The indie game Secret Little Haven captures some of the feel of that time period of the internet, from the perspective of a transfem, it gets heavy but it's good.

[-] Objection@lemmy.ml 6 points 1 year ago

China has official death estimates so I don't believe that they deny that anything at all happened.

Now, it’s considered patriotic to protest poor government decisions.

Is it now? Would you say the student protests over Gaza are considered "patriotic" in mainstream American culture?

[-] Objection@lemmy.ml 6 points 1 year ago

Funny how China and Russia combined spend a tiny fraction of what the US does on the military if the US only has it for defense.

[-] Objection@lemmy.ml 6 points 1 year ago* (last edited 1 year ago)

Do you mean to tell me that the guy who spent his entire decades-long career unwaveringly supporting the apartheid state currently committing genocide, who sent them billions of dollars of military equipment while they were performing a genocide, who redefined criticism of the government committing said genocide as hate speech, who threatened international courts for trying to hold the genocidal country accountable - are you telling me that person failed to provide an ounce of material support to the people being genocided? No way. I mean, when was the last time an American politician said something that was purely performative?

[-] Objection@lemmy.ml 5 points 1 year ago

In this hypothetical, because I refuse to give him the satisfaction of cooperating in any way. If he knows that he can get me to do things by threatening to kill babies, then I'm just encouraging him to threaten to kill babies.

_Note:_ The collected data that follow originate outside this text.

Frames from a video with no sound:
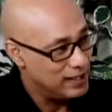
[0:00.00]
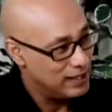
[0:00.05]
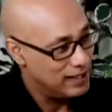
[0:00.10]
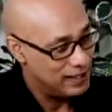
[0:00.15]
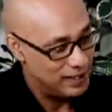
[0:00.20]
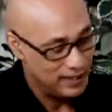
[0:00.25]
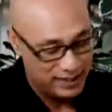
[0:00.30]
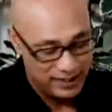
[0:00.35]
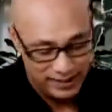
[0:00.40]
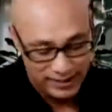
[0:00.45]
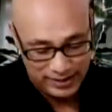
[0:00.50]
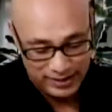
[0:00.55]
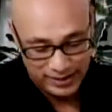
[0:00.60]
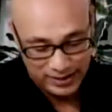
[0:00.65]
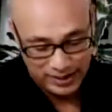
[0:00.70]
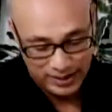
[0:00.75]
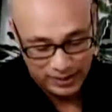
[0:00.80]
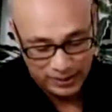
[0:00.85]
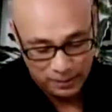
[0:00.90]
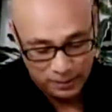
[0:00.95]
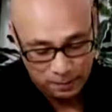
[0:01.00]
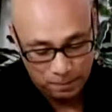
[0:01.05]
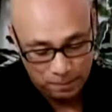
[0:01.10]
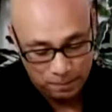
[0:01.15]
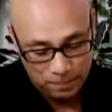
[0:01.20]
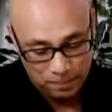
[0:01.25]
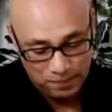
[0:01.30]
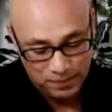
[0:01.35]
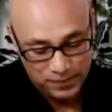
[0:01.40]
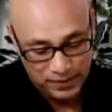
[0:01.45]
And
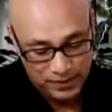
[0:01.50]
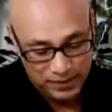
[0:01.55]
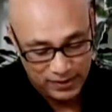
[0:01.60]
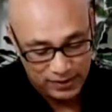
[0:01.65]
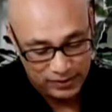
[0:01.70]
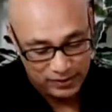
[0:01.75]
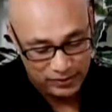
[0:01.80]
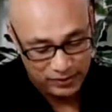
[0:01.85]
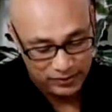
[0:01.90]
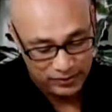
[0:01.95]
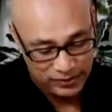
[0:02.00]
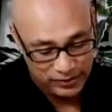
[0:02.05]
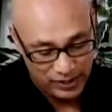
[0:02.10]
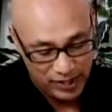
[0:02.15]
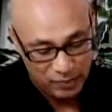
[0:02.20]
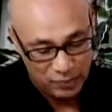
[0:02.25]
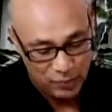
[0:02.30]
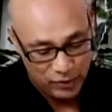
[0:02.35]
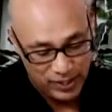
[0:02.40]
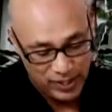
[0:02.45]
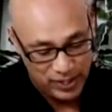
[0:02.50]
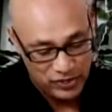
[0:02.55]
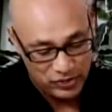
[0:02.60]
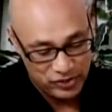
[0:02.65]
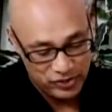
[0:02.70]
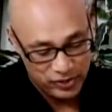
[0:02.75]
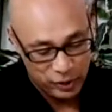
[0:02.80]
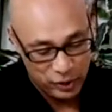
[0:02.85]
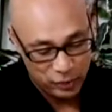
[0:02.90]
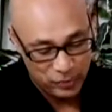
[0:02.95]
on some
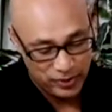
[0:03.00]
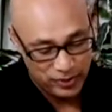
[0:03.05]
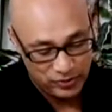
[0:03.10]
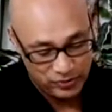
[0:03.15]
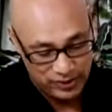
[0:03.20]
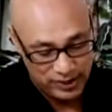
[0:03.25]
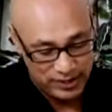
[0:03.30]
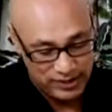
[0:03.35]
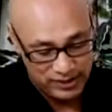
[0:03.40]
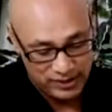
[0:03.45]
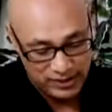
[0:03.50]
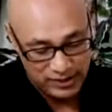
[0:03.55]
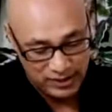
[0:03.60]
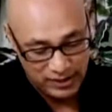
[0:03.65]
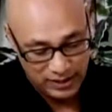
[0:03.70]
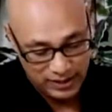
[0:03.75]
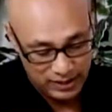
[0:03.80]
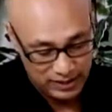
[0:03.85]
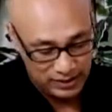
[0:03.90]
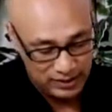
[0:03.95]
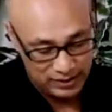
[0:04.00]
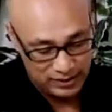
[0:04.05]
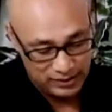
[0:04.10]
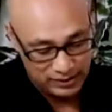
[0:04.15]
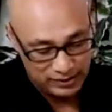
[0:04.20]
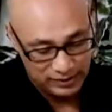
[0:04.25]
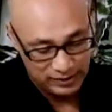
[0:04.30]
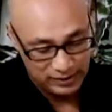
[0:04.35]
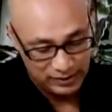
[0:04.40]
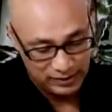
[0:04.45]
occasion, human rights
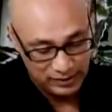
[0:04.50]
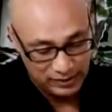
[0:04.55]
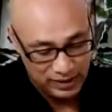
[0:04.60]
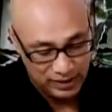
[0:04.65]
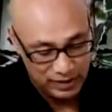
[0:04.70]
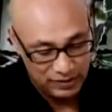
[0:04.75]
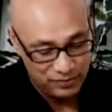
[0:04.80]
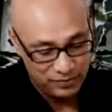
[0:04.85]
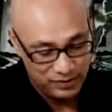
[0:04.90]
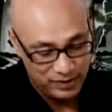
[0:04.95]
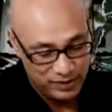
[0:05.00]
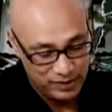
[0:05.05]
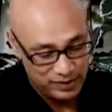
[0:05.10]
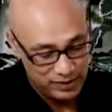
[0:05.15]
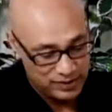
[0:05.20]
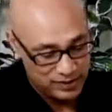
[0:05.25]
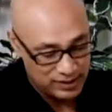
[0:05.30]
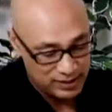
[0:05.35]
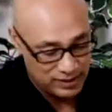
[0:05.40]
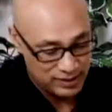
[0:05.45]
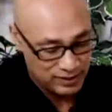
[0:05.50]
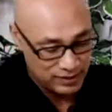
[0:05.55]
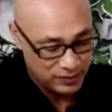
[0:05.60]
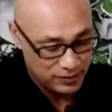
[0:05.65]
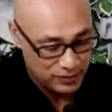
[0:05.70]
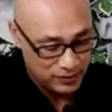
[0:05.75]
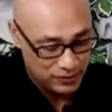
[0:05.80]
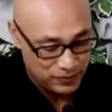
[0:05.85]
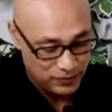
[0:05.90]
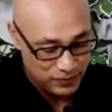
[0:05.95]
advocates
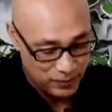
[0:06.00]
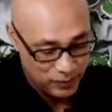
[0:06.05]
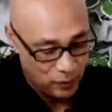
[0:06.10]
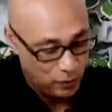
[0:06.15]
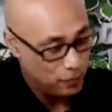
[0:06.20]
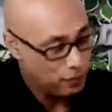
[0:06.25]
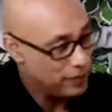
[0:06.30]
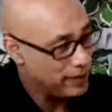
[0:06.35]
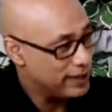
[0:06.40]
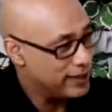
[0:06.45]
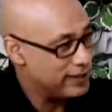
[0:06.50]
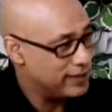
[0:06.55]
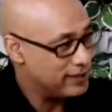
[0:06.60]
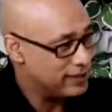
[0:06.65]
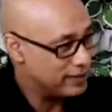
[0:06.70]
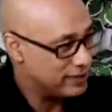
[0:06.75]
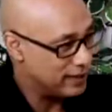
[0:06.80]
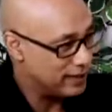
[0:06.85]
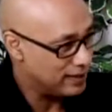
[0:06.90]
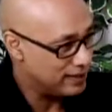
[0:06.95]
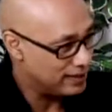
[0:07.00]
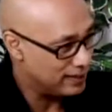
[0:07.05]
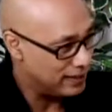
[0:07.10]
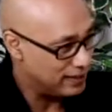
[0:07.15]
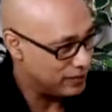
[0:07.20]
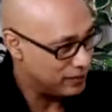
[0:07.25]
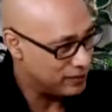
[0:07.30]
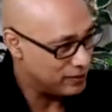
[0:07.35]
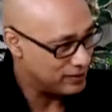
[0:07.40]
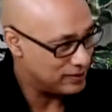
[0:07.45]
were complaining that
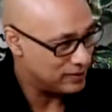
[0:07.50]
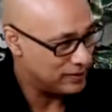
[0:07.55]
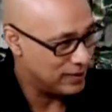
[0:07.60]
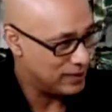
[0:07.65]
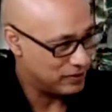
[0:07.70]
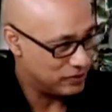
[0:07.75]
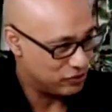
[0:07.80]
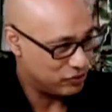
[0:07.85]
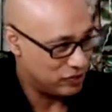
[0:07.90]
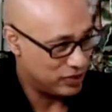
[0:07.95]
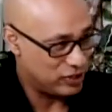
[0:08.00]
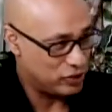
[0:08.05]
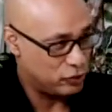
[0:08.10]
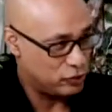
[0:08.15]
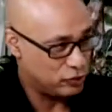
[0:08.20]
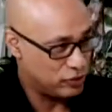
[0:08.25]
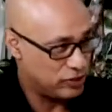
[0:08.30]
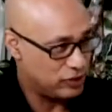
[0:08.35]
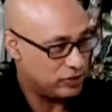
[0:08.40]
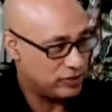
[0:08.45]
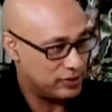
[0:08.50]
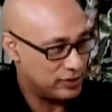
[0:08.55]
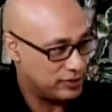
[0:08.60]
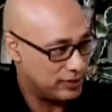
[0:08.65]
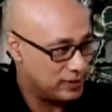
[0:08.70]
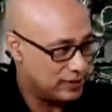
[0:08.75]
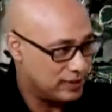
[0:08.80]
there was extrajudicial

I'm not trying to "talk tough," there are situations where I would cooperate with a hostage taker, but murdering babies is a red line, for me personally.

[-] Objection@lemmy.ml 5 points 1 year ago

If you want to understand, I can explain fairly simply.

Consider this thought experiment. We are getting $100 to split, but only if they can agree on how to split it: I get to make an offer, then you choose whether to accept. If you announce that you'll accept whatever deal so long as accepting is better than the alternative - that is, that you'll act "rationally" - then the rational thing for me to do is to offer you only $1, while I get $99. Researchers have actually tested this game in real life, however, and it generally doesn't play out that way. Why? Because the numbers don't tell the whole story of what you're giving up by accepting a bad deal. Once you've demonstrated that you'll accept a deal like that, then you're communicating something about your behavior for all future deals. It may be rational in the context of a closed experiment, but for the general case, our minds know better than what may appear "rational" at first glance. If you tell me, "I will refuse anything less than $30," then you are openly declaring that you intend to behave "irrationally" and trying to convince me that you will - and it would most likely produce better results than behaving "rationally."

The moment that you say, "My only condition for voting for the democrats is that they be better than the republicans, who are unimaginably horrible," you have sacrificed every ounce of bargaining power that you could've wielded. So the real calculation is not "Who's better between Trump and Biden," but rather, is the difference between Trump and Biden worth sacrificing all my bargaining power?" And for me, the fact that Biden is supporting genocide makes that decision very easy and straightforward. I'd rather at least try to leverage what power I have against genocide altogether, rather than supporting the "lesser genocide." If I cannot set even something like genocide as a red line, then I am very clearly communicating to politicians that they can count on my vote no matter what they do, and they have no reason to ever consider my political priorities.